Another skill that being a CMKI Fellow has furnished is the ability to navigate swiftly between different locations in the shortest possible time. You will know what I mean the day you park in New Albany to find out you were supposed to be at Baptist Health! OOPS!

Jokes aside, I love the environment of our clinics. We have our fun times while celebrating and decorating the clinics with Halloween, Thanksgiving and Christmas décor.

Halloween 2021, Christina (Former CMKI Fellowship Coordinator) dressed up as Wonder Woman poses next to me dressed up as Wonder Surgeon.

 

A surgeon’s life revolves around operating rooms. No matter what, the pleasure and satisfaction it brings cannot be articulated in words. Holding a surgical knife and knowing that making that incision and what you are about to do can make such a difference to the patient is exhilarating.

You don’t know an operating room until you are inside one. Lights, scalpel, ACTION! The OR is brimming with immense energy, one feels like a hyper excited electron in its outermost shell! The day passes by in a blink. The working environment is candid and professional at the same time. We pull off some of the most complicated procedures while sharing a quip or two.  Our attendings also lighten up the mood and we get to see their fun side. You feel accomplished once you do a difficult revascularization or nerve repair case on your own with your attending supervising.

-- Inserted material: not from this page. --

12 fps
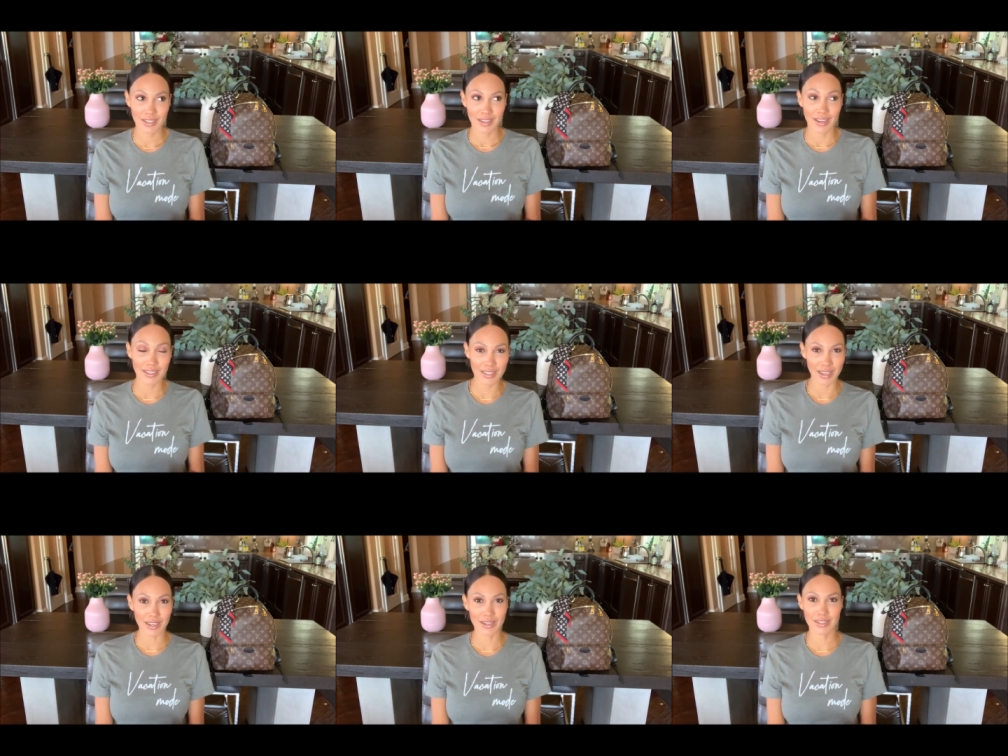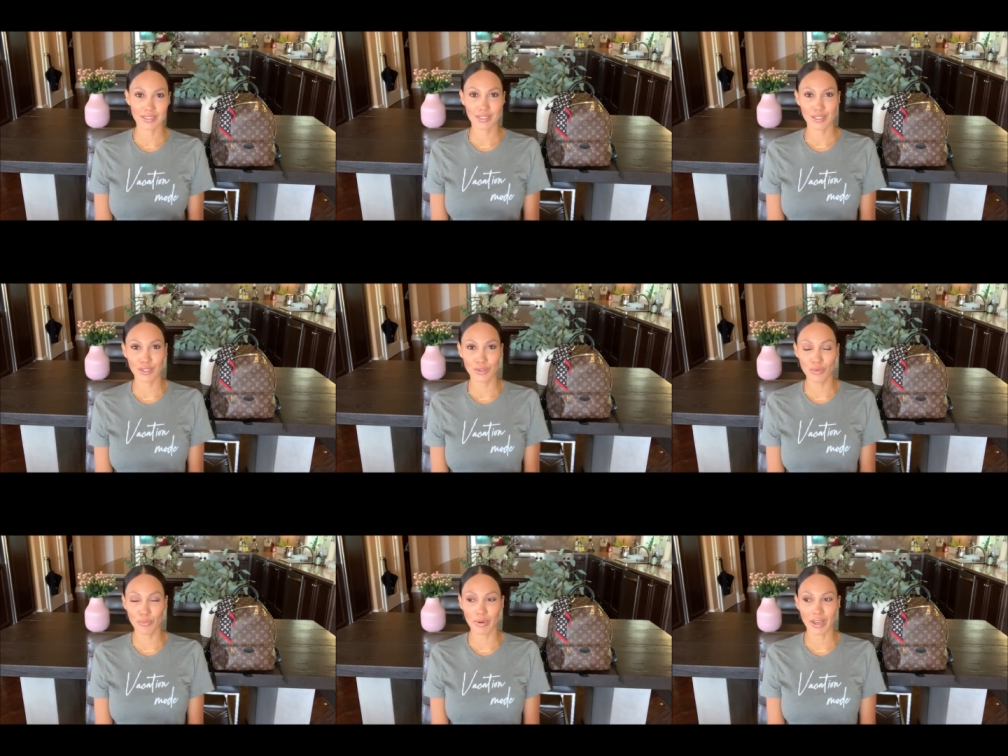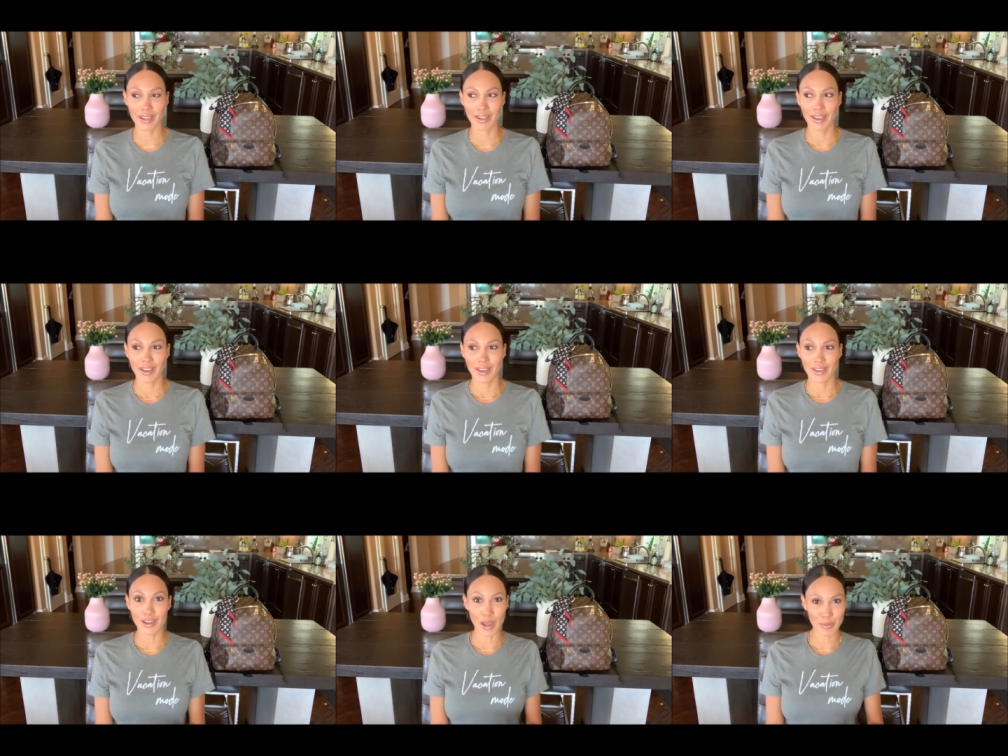again, it's cute, but
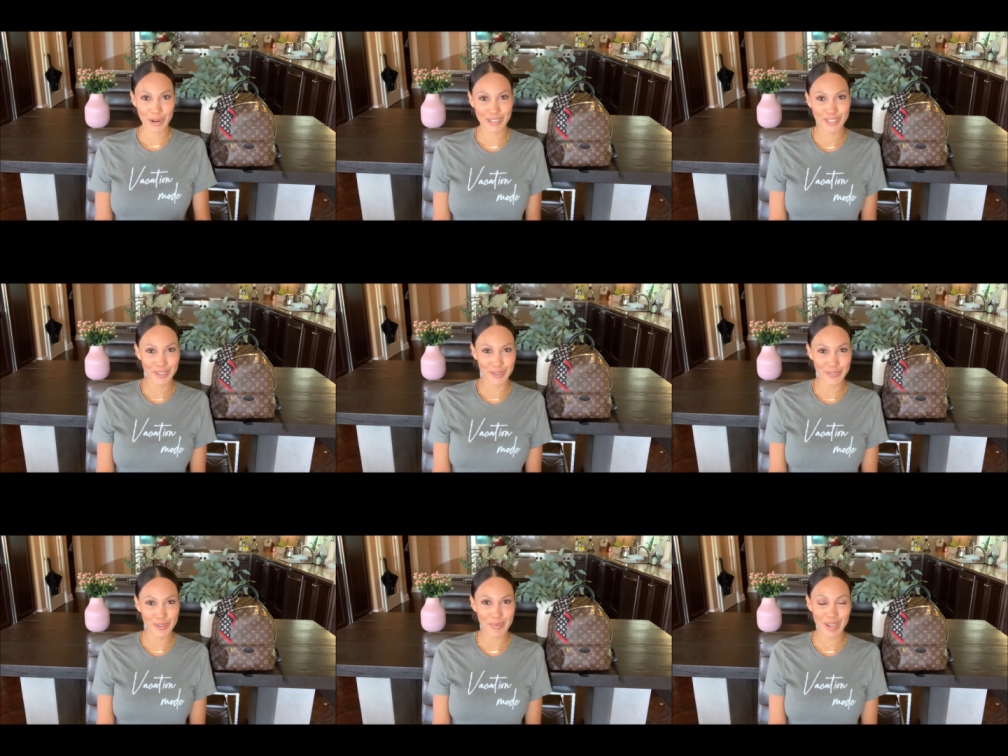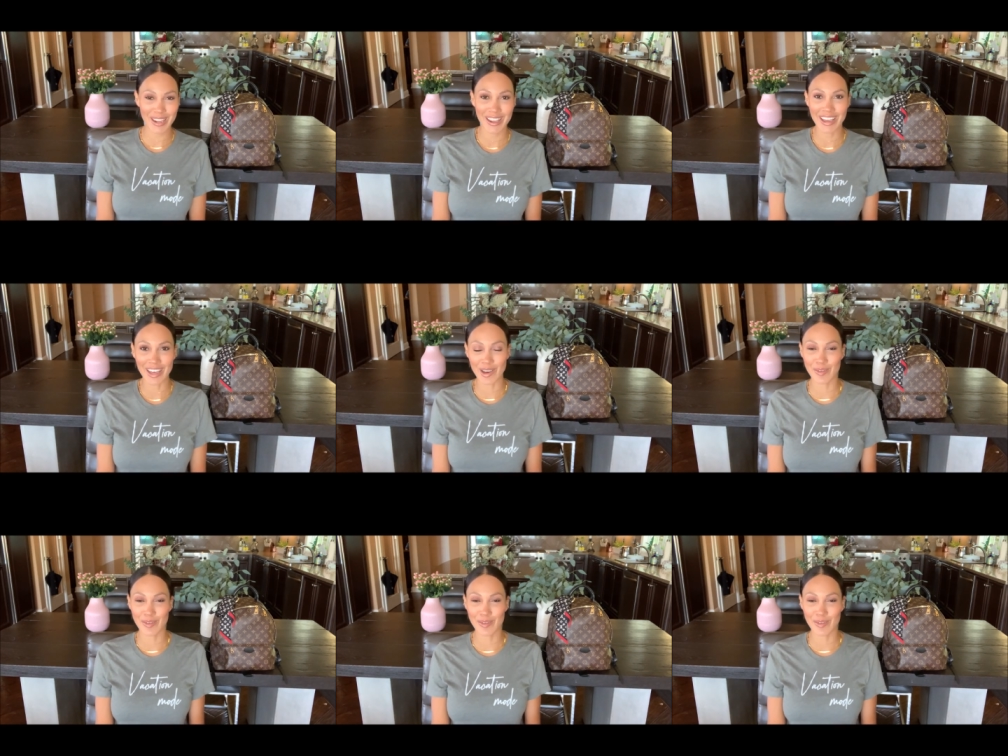not practical for me.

The Emergency Room is no different. The adrenaline rush during a call in the ER keeps you sprinting tirelessly. Although no one likes being called in the middle of the night for a consult – when duty calls you don’t stall. Once you set foot in a busy ER, the 12-hour long shift passes by in a snap. There are times when you go without a sip of water. Such is the life of a surgeon.  You need steady hands, flexible metabolism, and a sturdy bladder. If you have these, you will make an accomplished surgeon, or at least the one who can survive until the end of a long surgery!

A candid moment during a surgery.

 

With covid restrictions gradually lifting, making way for in-person interactions, we’ve had several opportunities to mingle socially with other fellow trainees who come from different backgrounds. These gatherings have been nothing short of fun as we enjoy delicacies at local restaurants. The training workshops provide an excellent opportunity to connect with peers through technical workshops held in different venues across the U.S.  It is learning, connectivity and the joy of exploring new places all packed in one. Learning the U.S. history and seeing the national monuments and historic buildings with sight-seeing is a joy beyond measure!

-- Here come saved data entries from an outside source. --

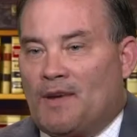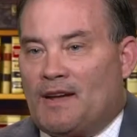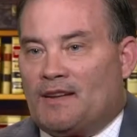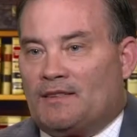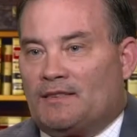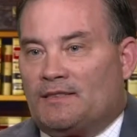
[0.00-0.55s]

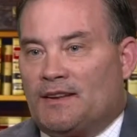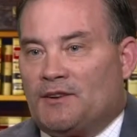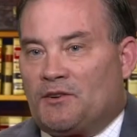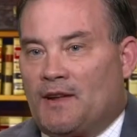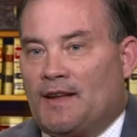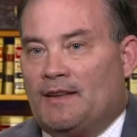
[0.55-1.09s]
has
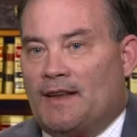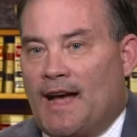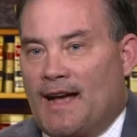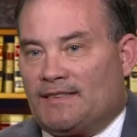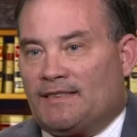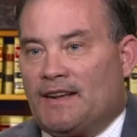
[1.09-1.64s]
essentially
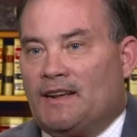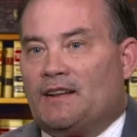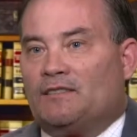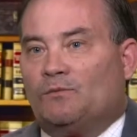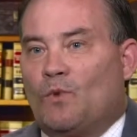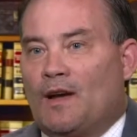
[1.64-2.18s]
nastied
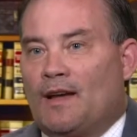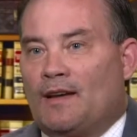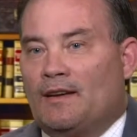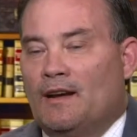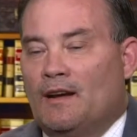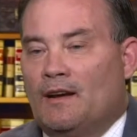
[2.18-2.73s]
his
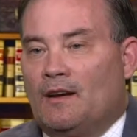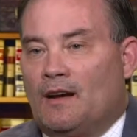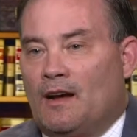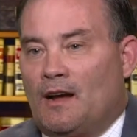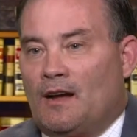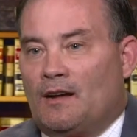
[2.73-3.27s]
way
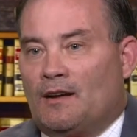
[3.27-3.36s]
uh,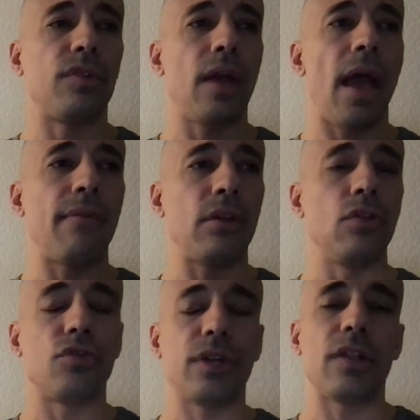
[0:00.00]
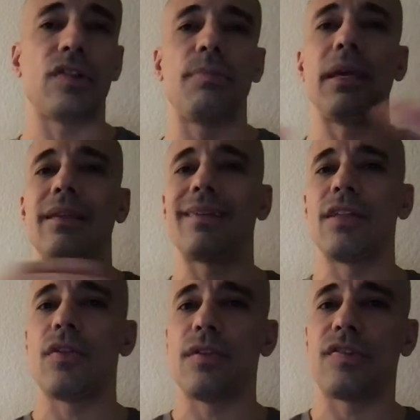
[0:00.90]
having nutrients being
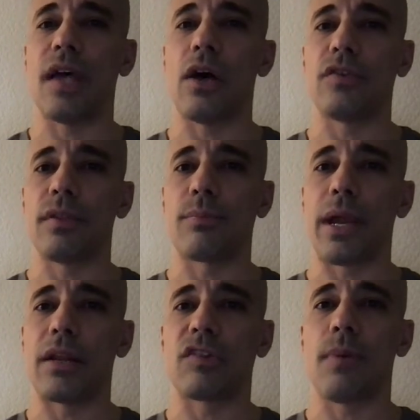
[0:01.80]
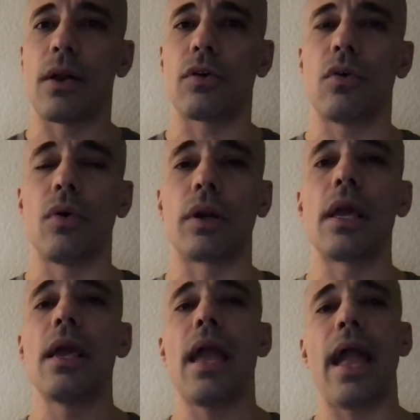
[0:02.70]
sent to the cells of the brain and spinal
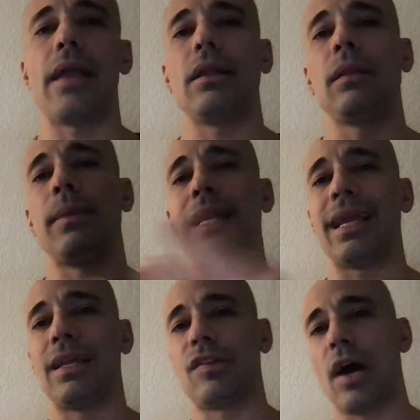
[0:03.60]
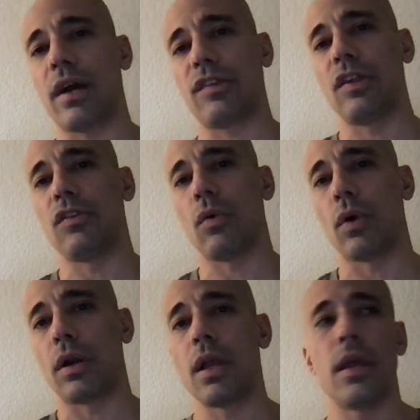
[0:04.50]
cord and eliminating any toxins
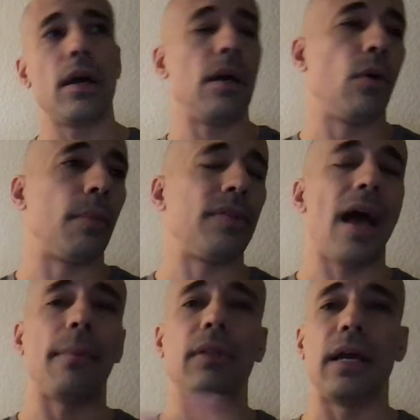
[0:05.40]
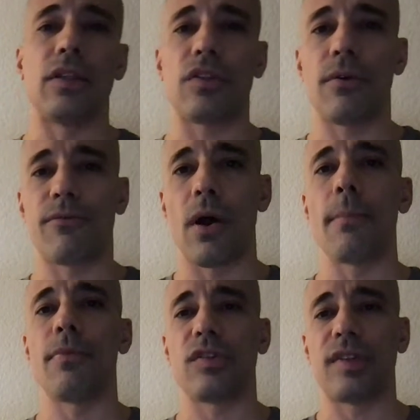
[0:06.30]
or metabolites
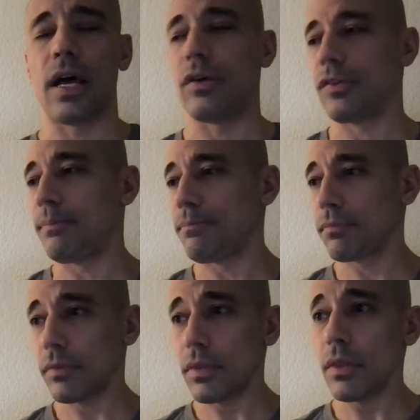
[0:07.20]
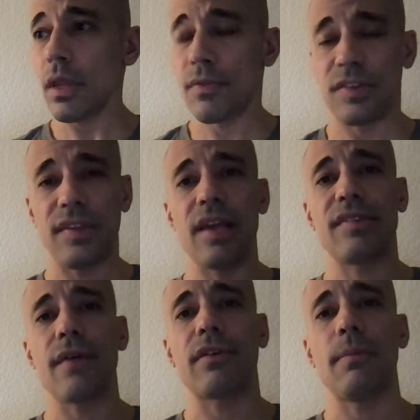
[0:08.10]
from the cells. The
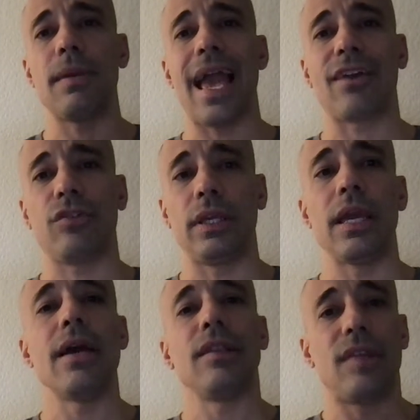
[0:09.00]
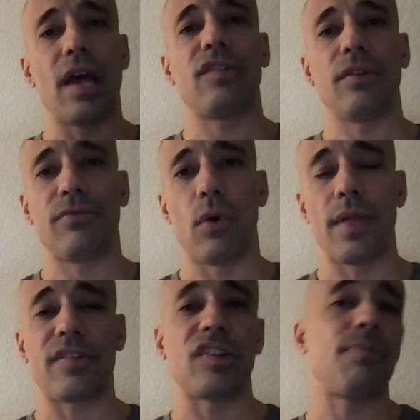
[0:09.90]
CSF can be actually tested for.
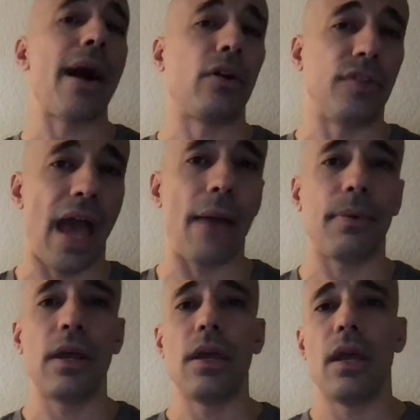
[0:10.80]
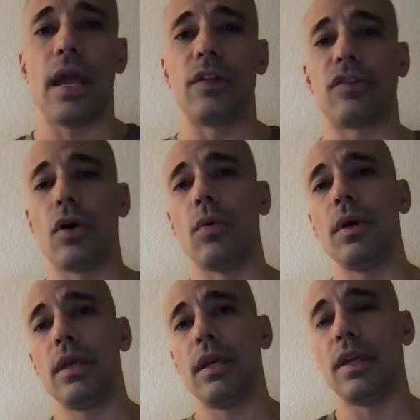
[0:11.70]
That's a spinal tap. And
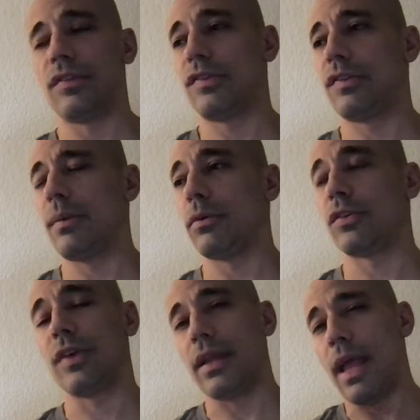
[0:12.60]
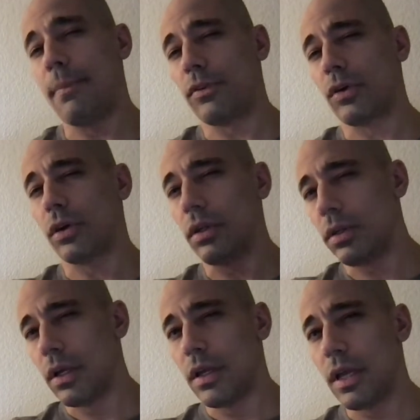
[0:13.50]
so it's similar to an
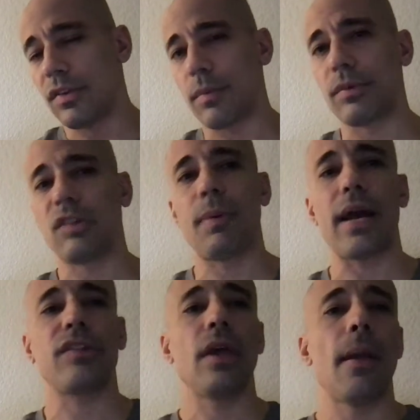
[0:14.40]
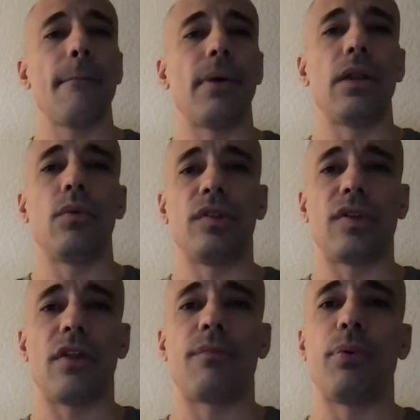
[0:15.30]
epidural in some respects, but
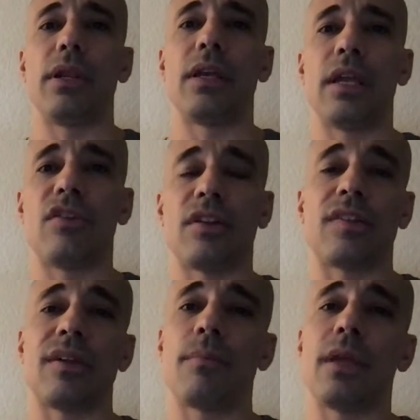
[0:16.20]
instead of injecting something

Sharing a light moment with two of my CMKI colleagues

 

Now in my second year at the CMKI as a senior fellow, I feel more confident as a hand surgeon, out there in the ER looking for a ‘scrubbed Goofy’ on a first call; or pulling off a revascularization all on my own; finally making it to New Albany on a New Albany day; and making sure I am a better surgeon with every coming day.  I am not sure of where I go from here, but I take pleasure in relishing every moment I spend at CMKI working with some of the top hand specialist in the country at Kleinert Kutz.